Hong Kong, la Cina approva la contestata legge sulla sicurezza nazionale

Da domani, 1° luglio, entrerà in vigore.

Carrie Lam

La contestatissima legge sulla sicurezza nazionale di Hong Kong è stata approvata dall'Assemblea nazionale del popolo di Pechino e da domani, 1° luglio, nell'anniversario della restituzione dell'ex colonia britannica alla Cina, entrerà in vigore.

Non è stato ancora diffuso ufficialmente il testo della legge, ma secondo le prime indiscrezioni punirebbe anche con l'ergastolo gli atti di "sedizione, sovversione e secessione" compiuti da Hong Kong. In poche parole, aumenta il controllo della Cina su Hong Kong.

Una prima conseguenza di questa decisione è stata lo scioglimento di Demosisto, l'organizzazione pro democrazia che, via Twitter, ha annunciato:

"Dopo molte deliberazioni interne, abbiamo deciso di sciogliere e di interrompere tutte le operazioni come gruppo date le circostanze"

I leader di Demosisto hanno annunciato le loro dimissioni:

"Con ampi poteri e una legge mal definita, la città sarà trasformata in uno stato di polizia segreta. I manifestanti di Hong Kong ora affrontano alte possibilità di essere estradati nei tribunali cinesi per i processi e condanne all’ergastolo"

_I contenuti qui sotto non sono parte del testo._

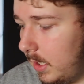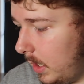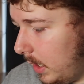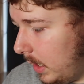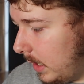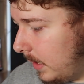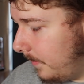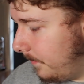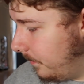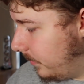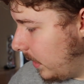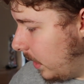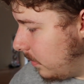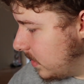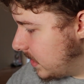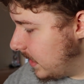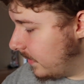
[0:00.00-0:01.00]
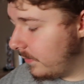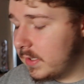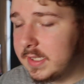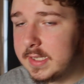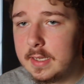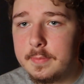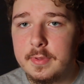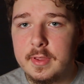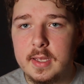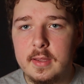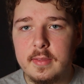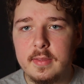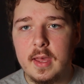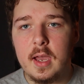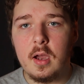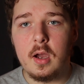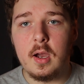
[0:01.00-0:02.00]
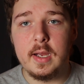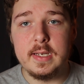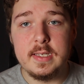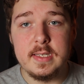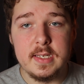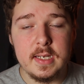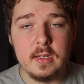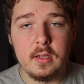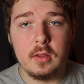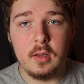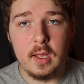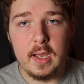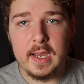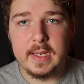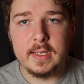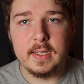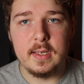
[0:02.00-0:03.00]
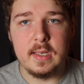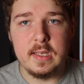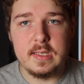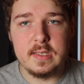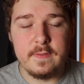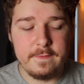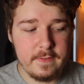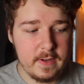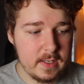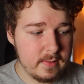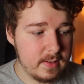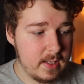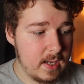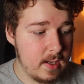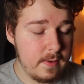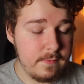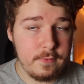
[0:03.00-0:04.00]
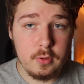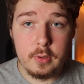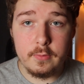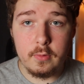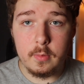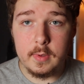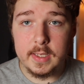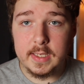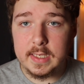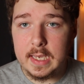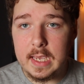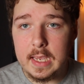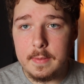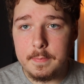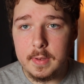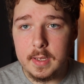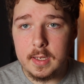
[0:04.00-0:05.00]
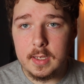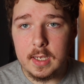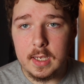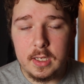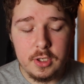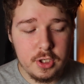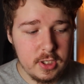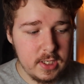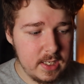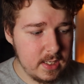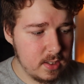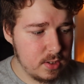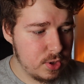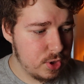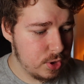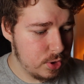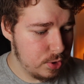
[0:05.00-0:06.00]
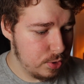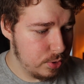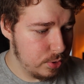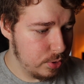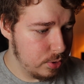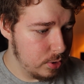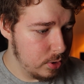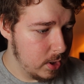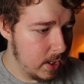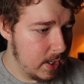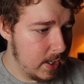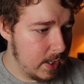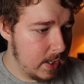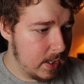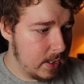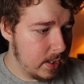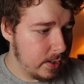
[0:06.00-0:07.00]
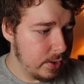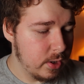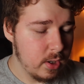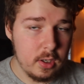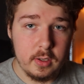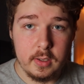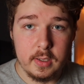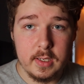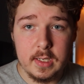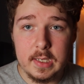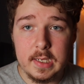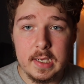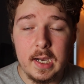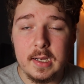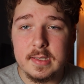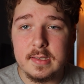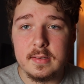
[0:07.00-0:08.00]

That was definitely something that I did like, is the fact that if you ever went camping and you needed to, you know, cut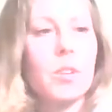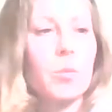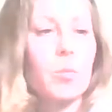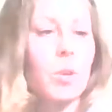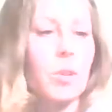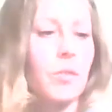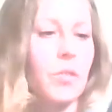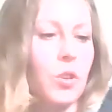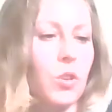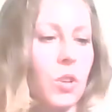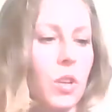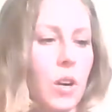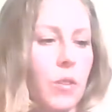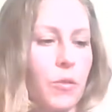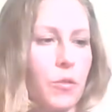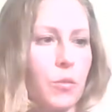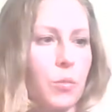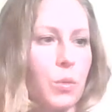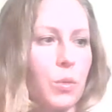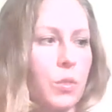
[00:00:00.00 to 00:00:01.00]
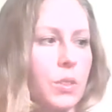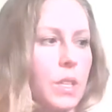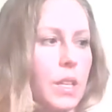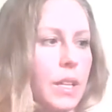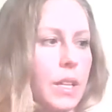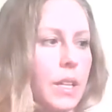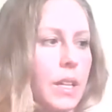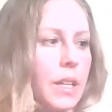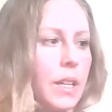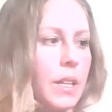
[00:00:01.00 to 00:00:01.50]
would feel comfortable
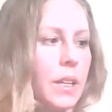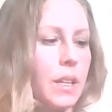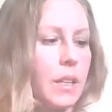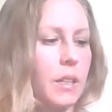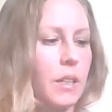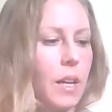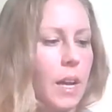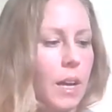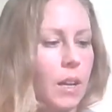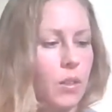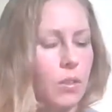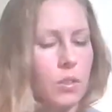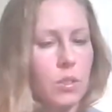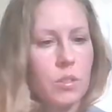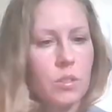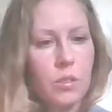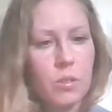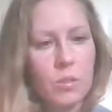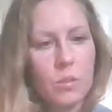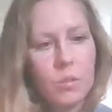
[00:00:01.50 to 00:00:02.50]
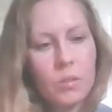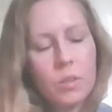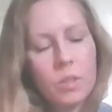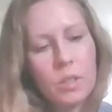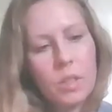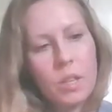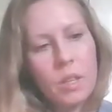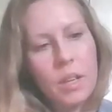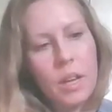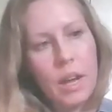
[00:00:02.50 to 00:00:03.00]
taking out to
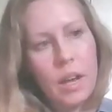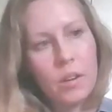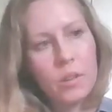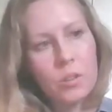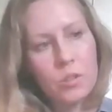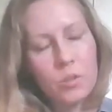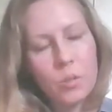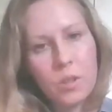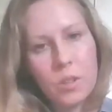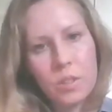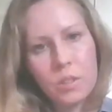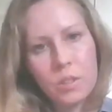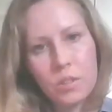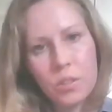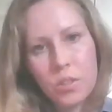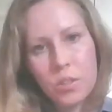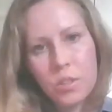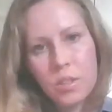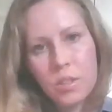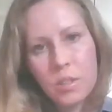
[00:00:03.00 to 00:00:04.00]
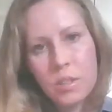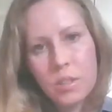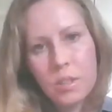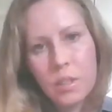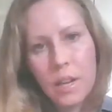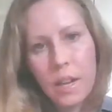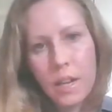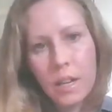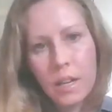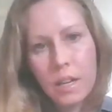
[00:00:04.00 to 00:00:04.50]
outdoor excursions and
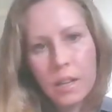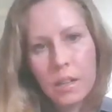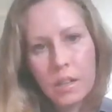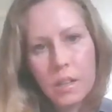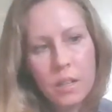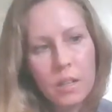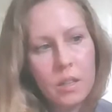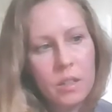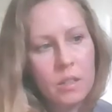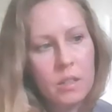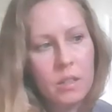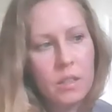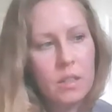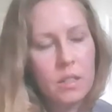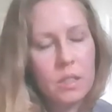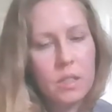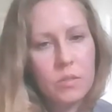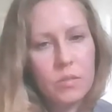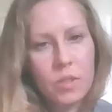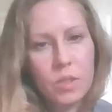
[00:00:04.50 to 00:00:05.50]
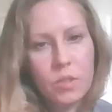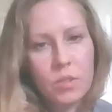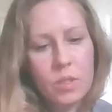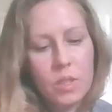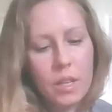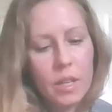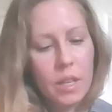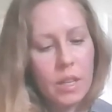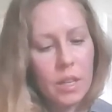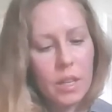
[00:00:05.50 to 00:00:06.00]
that kind of thing, because it just feels
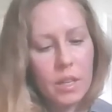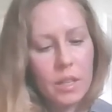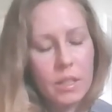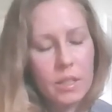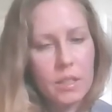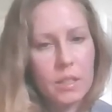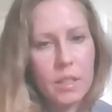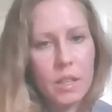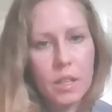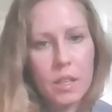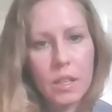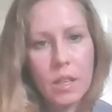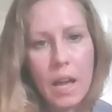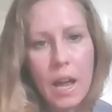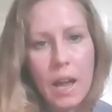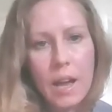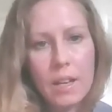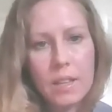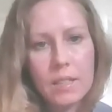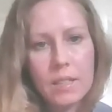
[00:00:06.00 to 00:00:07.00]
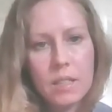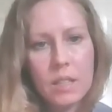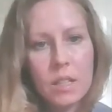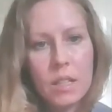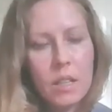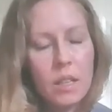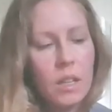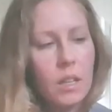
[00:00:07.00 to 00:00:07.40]
like it's gonna last.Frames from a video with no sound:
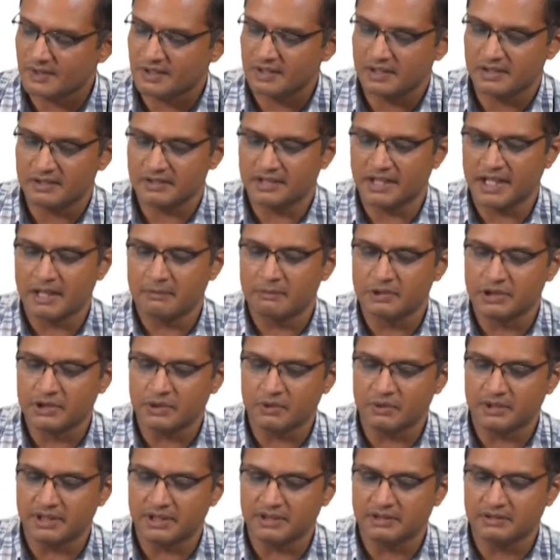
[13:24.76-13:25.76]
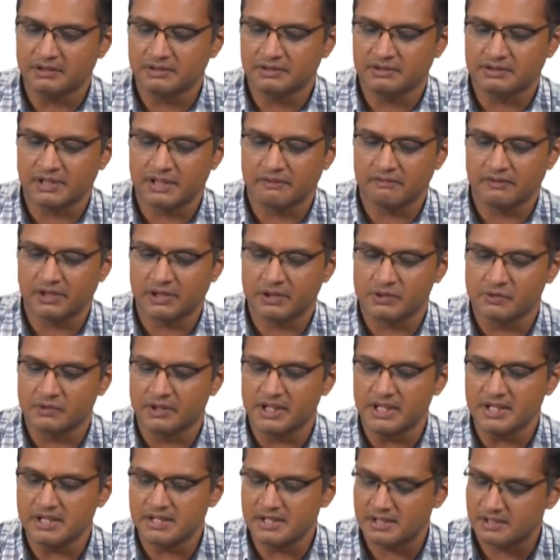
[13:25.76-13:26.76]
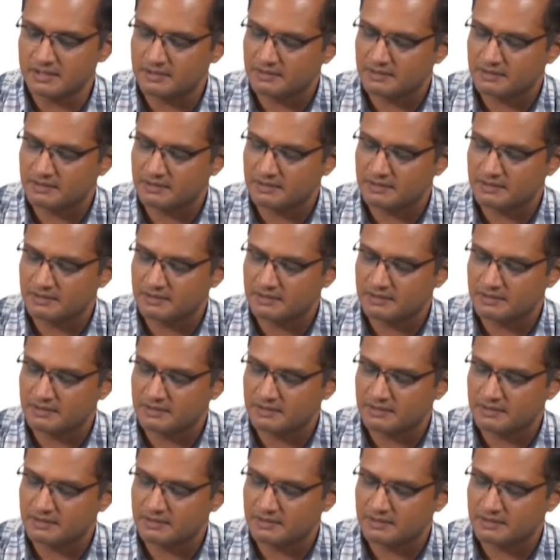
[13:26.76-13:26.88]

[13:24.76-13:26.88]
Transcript: the Hamiltonian that fluctuates,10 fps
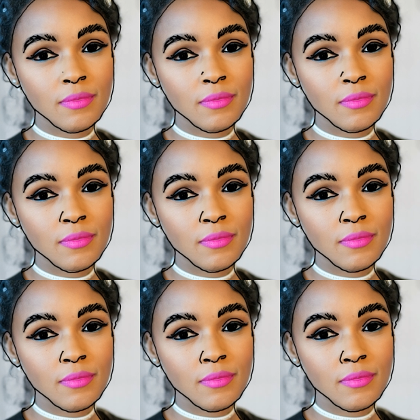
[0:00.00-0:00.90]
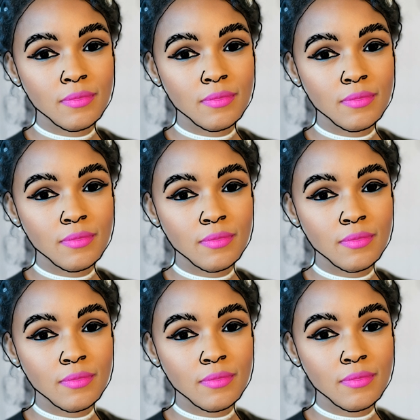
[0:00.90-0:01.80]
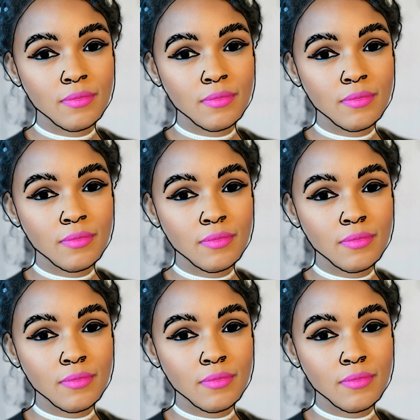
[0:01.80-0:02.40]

(no one is talking)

Poi ha lanciato un appello:

"Continuate a parlare a favore di Hong Kong e intensificare gli sforzi per difendere il nostro ultimo pezzo di libertà"

La governatrice di Hong Kong Carrie Lam, consapevole delle possibili ritorsioni di diversi Paesi, tra cui gli Stati Uniti, ha detto che saranno prese le necessarie contromisure in caso di sanzioni.